The records below are to be written out again, exactly as they appear.
╭─ Supplied records
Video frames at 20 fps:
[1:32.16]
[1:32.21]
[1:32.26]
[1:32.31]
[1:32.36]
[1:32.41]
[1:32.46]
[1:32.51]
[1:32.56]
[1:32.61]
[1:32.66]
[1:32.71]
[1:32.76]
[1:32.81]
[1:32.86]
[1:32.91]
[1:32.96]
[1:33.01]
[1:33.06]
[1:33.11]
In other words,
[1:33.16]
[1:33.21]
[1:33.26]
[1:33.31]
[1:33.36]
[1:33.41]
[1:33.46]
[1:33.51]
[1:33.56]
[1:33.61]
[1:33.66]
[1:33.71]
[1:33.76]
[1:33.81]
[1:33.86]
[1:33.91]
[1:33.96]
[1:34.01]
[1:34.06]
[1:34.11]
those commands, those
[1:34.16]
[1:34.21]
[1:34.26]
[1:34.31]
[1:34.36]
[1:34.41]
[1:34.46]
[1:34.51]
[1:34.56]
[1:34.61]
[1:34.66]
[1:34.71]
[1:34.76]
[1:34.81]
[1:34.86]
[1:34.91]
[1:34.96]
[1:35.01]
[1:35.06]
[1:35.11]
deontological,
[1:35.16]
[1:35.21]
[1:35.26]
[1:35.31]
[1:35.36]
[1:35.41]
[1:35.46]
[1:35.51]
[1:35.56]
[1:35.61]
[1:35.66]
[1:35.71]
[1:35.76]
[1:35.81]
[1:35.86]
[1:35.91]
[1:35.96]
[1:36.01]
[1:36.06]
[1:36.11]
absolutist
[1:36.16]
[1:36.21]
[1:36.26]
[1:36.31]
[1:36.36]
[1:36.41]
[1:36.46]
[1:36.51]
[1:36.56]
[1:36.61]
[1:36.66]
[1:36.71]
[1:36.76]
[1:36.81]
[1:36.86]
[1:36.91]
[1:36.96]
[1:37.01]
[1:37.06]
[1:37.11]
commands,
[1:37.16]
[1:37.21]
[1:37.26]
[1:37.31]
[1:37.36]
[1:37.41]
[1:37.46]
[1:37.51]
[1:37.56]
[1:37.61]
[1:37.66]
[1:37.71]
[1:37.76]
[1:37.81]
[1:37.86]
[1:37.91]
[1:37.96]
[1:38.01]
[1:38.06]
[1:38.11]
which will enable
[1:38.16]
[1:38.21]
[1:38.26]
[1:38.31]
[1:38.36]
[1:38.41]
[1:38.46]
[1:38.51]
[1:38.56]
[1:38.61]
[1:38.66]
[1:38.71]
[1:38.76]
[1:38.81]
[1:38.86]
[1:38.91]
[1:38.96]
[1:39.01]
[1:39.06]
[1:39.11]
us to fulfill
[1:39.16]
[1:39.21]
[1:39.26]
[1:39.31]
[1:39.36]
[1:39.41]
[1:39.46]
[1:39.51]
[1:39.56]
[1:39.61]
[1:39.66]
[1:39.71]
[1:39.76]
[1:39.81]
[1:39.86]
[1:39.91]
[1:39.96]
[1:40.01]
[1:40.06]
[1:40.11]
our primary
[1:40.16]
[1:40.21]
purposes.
╰─
▶ **Result for this exercise**
Video frames at 20 fps:
[1:32.16]
[1:32.21]
[1:32.26]
[1:32.31]
[1:32.36]
[1:32.41]
[1:32.46]
[1:32.51]
[1:32.56]
[1:32.61]
[1:32.66]
[1:32.71]
[1:32.76]
[1:32.81]
[1:32.86]
[1:32.91]
[1:32.96]
[1:33.01]
[1:33.06]
[1:33.11]
In other words,
[1:33.16]
[1:33.21]
[1:33.26]
[1:33.31]
[1:33.36]
[1:33.41]
[1:33.46]
[1:33.51]
[1:33.56]
[1:33.61]
[1:33.66]
[1:33.71]
[1:33.76]
[1:33.81]
[1:33.86]
[1:33.91]
[1:33.96]
[1:34.01]
[1:34.06]
[1:34.11]
those commands, those
[1:34.16]
[1:34.21]
[1:34.26]
[1:34.31]
[1:34.36]
[1:34.41]
[1:34.46]
[1:34.51]
[1:34.56]
[1:34.61]
[1:34.66]
[1:34.71]
[1:34.76]
[1:34.81]
[1:34.86]
[1:34.91]
[1:34.96]
[1:35.01]
[1:35.06]
[1:35.11]
deontological,
[1:35.16]
[1:35.21]
[1:35.26]
[1:35.31]
[1:35.36]
[1:35.41]
[1:35.46]
[1:35.51]
[1:35.56]
[1:35.61]
[1:35.66]
[1:35.71]
[1:35.76]
[1:35.81]
[1:35.86]
[1:35.91]
[1:35.96]
[1:36.01]
[1:36.06]
[1:36.11]
absolutist
[1:36.16]
[1:36.21]
[1:36.26]
[1:36.31]
[1:36.36]
[1:36.41]
[1:36.46]
[1:36.51]
[1:36.56]
[1:36.61]
[1:36.66]
[1:36.71]
[1:36.76]
[1:36.81]
[1:36.86]
[1:36.91]
[1:36.96]
[1:37.01]
[1:37.06]
[1:37.11]
commands,
[1:37.16]
[1:37.21]
[1:37.26]
[1:37.31]
[1:37.36]
[1:37.41]
[1:37.46]
[1:37.51]
[1:37.56]
[1:37.61]
[1:37.66]
[1:37.71]
[1:37.76]
[1:37.81]
[1:37.86]
[1:37.91]
[1:37.96]
[1:38.01]
[1:38.06]
[1:38.11]
which will enable
[1:38.16]
[1:38.21]
[1:38.26]
[1:38.31]
[1:38.36]
[1:38.41]
[1:38.46]
[1:38.51]
[1:38.56]
[1:38.61]
[1:38.66]
[1:38.71]
[1:38.76]
[1:38.81]
[1:38.86]
[1:38.91]
[1:38.96]
[1:39.01]
[1:39.06]
[1:39.11]
us to fulfill
[1:39.16]
[1:39.21]
[1:39.26]
[1:39.31]
[1:39.36]
[1:39.41]
[1:39.46]
[1:39.51]
[1:39.56]
[1:39.61]
[1:39.66]
[1:39.71]
[1:39.76]
[1:39.81]
[1:39.86]
[1:39.91]
[1:39.96]
[1:40.01]
[1:40.06]
[1:40.11]
our primary
[1:40.16]
[1:40.21]
purposes.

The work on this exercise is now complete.